====== Source information ======
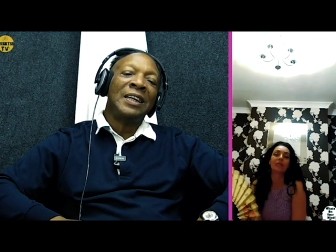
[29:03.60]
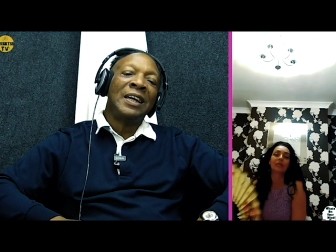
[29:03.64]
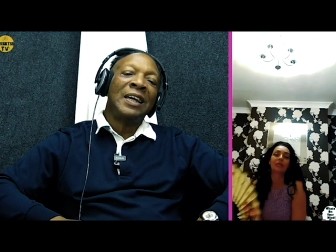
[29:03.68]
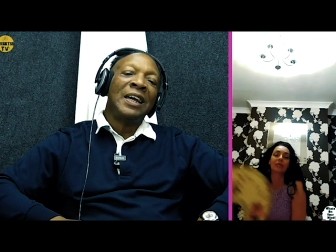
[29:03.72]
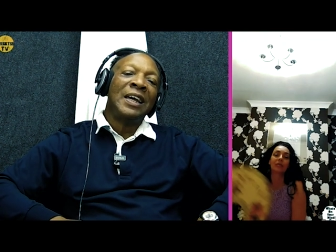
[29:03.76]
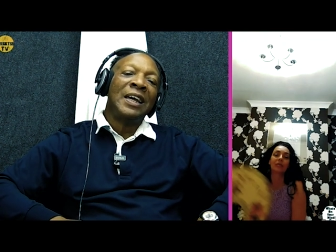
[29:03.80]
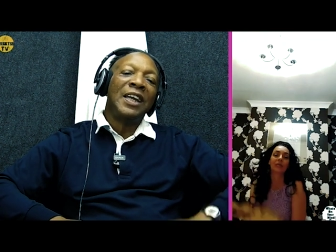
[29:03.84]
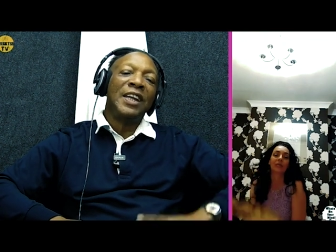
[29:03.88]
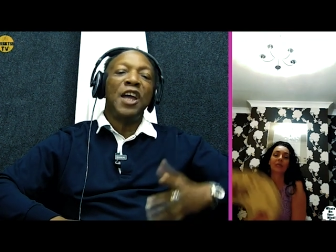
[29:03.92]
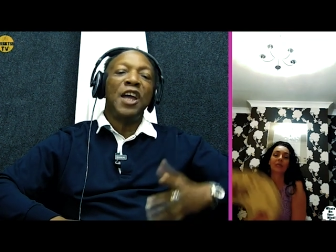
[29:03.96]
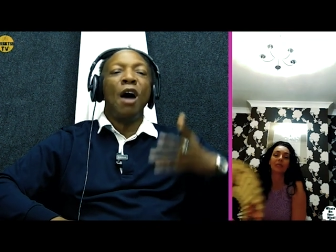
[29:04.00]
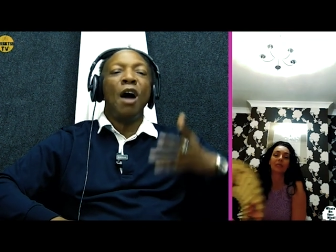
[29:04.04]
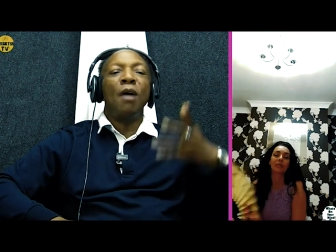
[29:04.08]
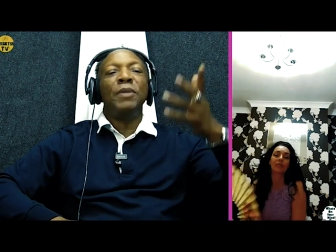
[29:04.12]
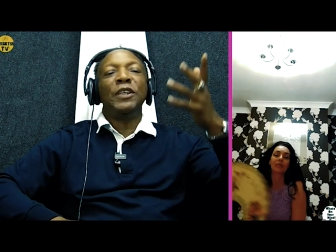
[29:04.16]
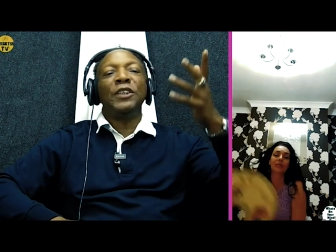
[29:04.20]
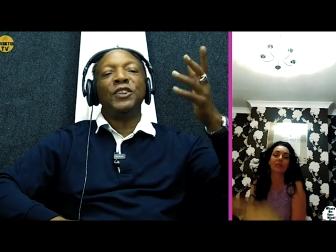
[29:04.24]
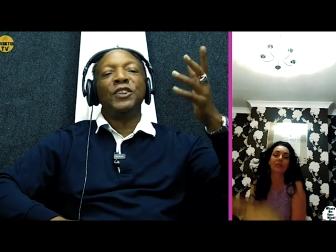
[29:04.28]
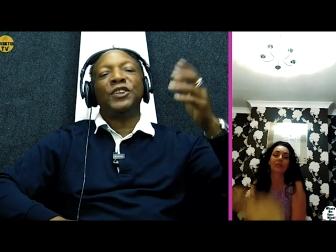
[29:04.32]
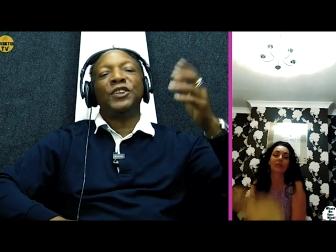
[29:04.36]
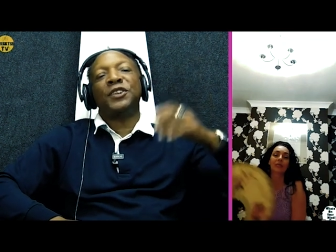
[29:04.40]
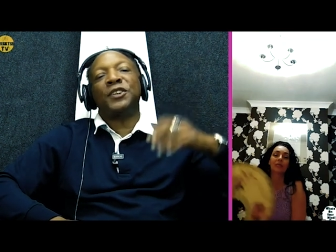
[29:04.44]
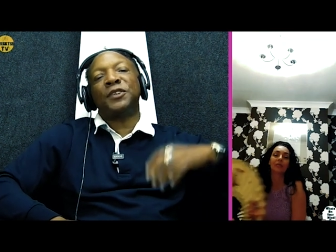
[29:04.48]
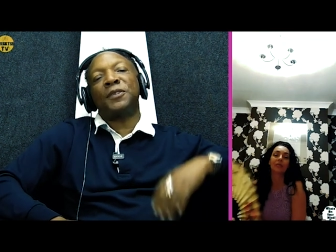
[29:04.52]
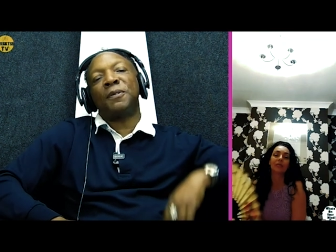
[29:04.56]
Any
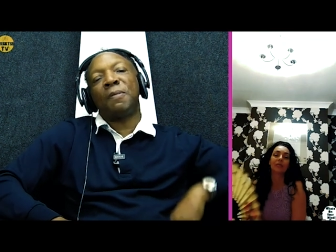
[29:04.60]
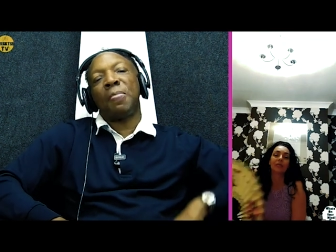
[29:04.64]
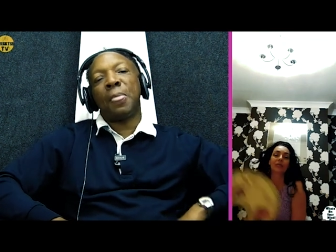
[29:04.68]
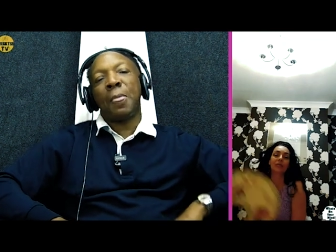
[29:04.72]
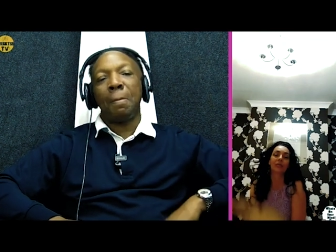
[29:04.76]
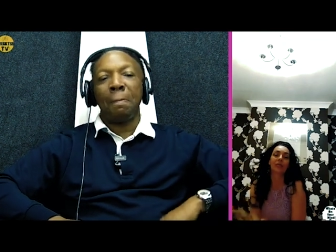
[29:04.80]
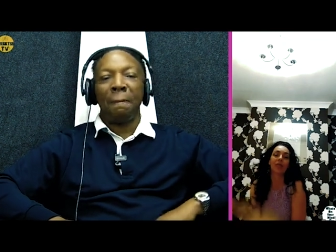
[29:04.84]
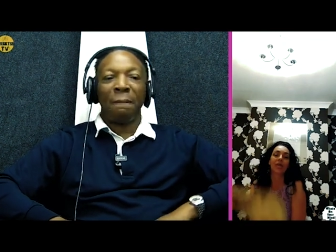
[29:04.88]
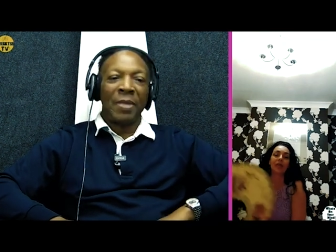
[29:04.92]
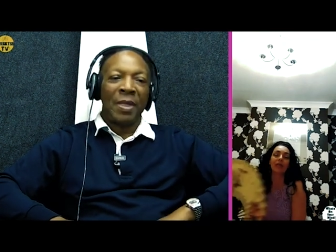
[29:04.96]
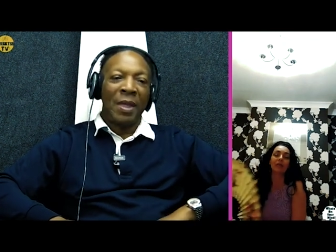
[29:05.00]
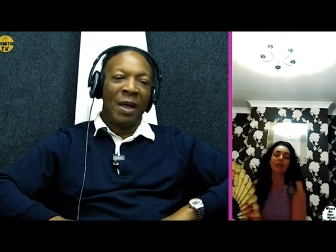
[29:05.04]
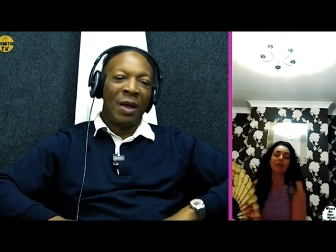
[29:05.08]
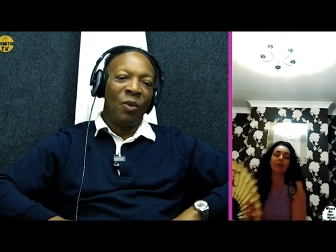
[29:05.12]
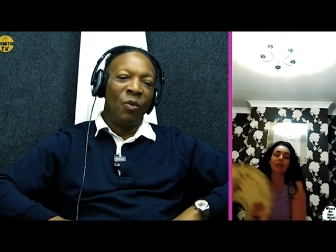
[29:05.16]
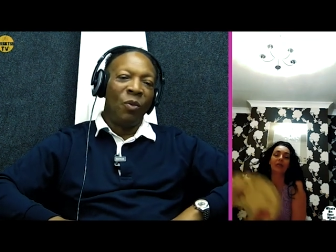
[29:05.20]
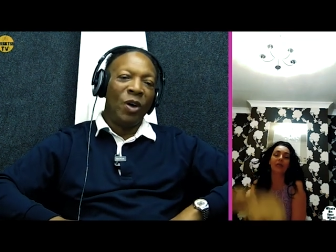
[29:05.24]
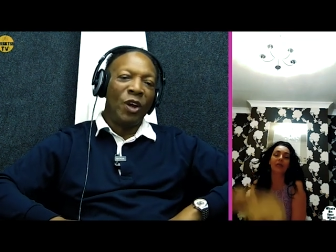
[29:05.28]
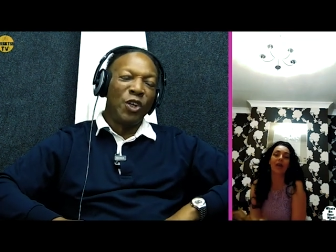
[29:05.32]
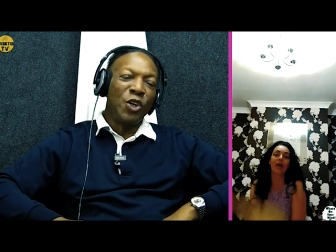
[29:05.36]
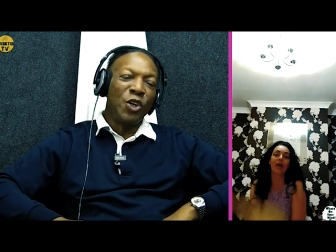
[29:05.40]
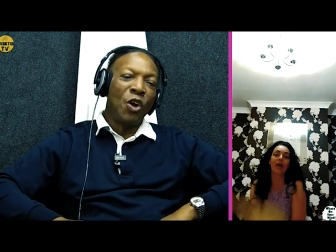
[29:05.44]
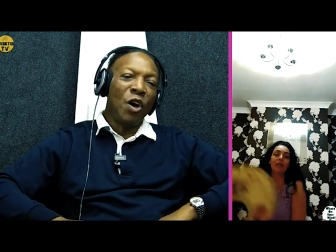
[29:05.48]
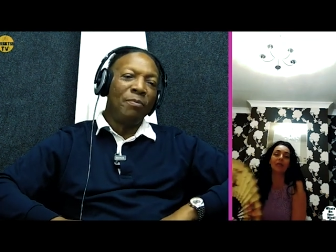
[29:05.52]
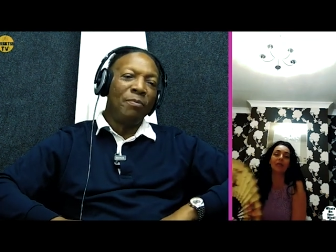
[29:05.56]
hobbies? Yeah. What are your
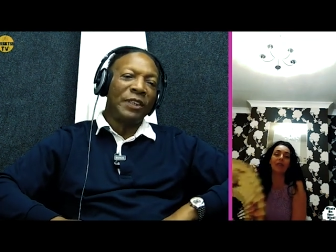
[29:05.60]
hobbies?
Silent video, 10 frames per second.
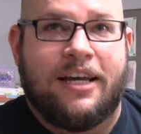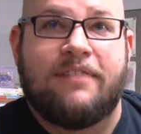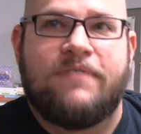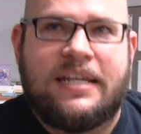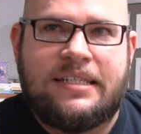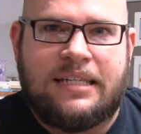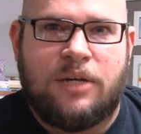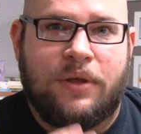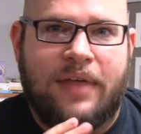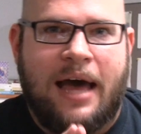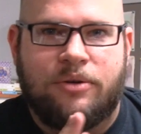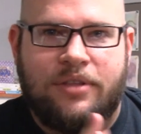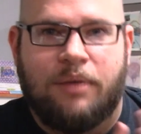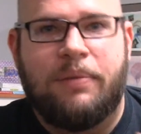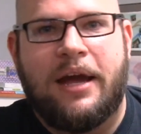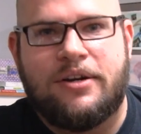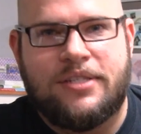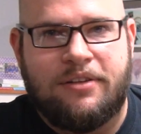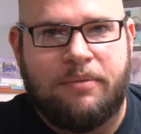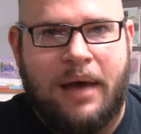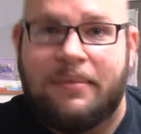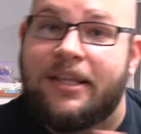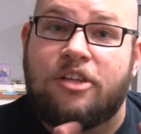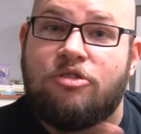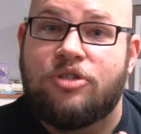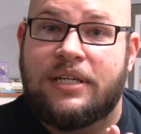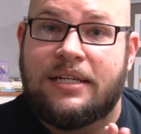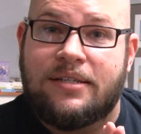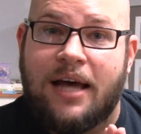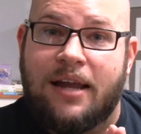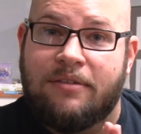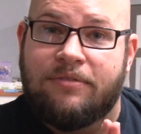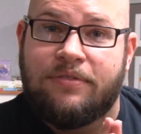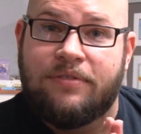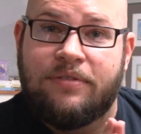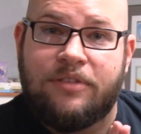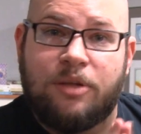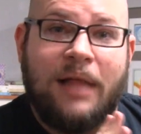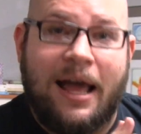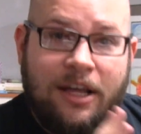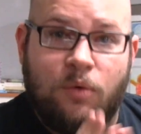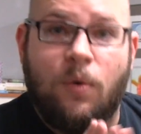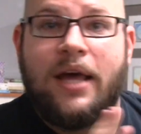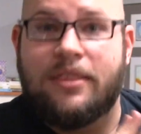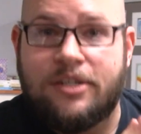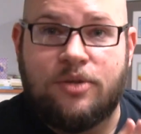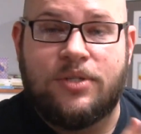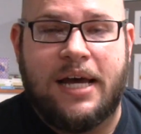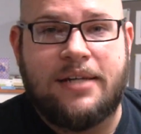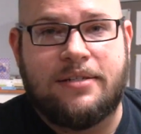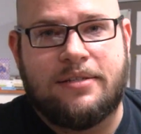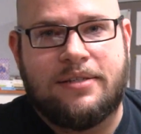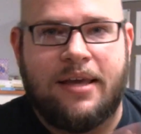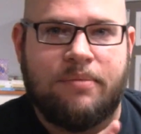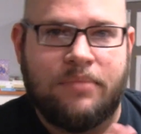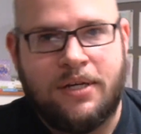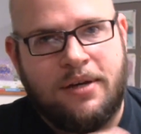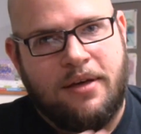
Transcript: convincing without the comparison to the Batman. That usually it's kind of the black and the white, the two sides of the same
======
» **Problem statement**:
Output the entries exactly and keep every picture out of them.

» **Solved problem**:
[29:03.60]
[29:03.64]
[29:03.68]
[29:03.72]
[29:03.76]
[29:03.80]
[29:03.84]
[29:03.88]
[29:03.92]
[29:03.96]
[29:04.00]
[29:04.04]
[29:04.08]
[29:04.12]
[29:04.16]
[29:04.20]
[29:04.24]
[29:04.28]
[29:04.32]
[29:04.36]
[29:04.40]
[29:04.44]
[29:04.48]
[29:04.52]
[29:04.56]
Any
[29:04.60]
[29:04.64]
[29:04.68]
[29:04.72]
[29:04.76]
[29:04.80]
[29:04.84]
[29:04.88]
[29:04.92]
[29:04.96]
[29:05.00]
[29:05.04]
[29:05.08]
[29:05.12]
[29:05.16]
[29:05.20]
[29:05.24]
[29:05.28]
[29:05.32]
[29:05.36]
[29:05.40]
[29:05.44]
[29:05.48]
[29:05.52]
[29:05.56]
hobbies? Yeah. What are your
[29:05.60]
hobbies?
Silent video, 10 frames per second.
Transcript: convincing without the comparison to the Batman. That usually it's kind of the black and the white, the two sides of the same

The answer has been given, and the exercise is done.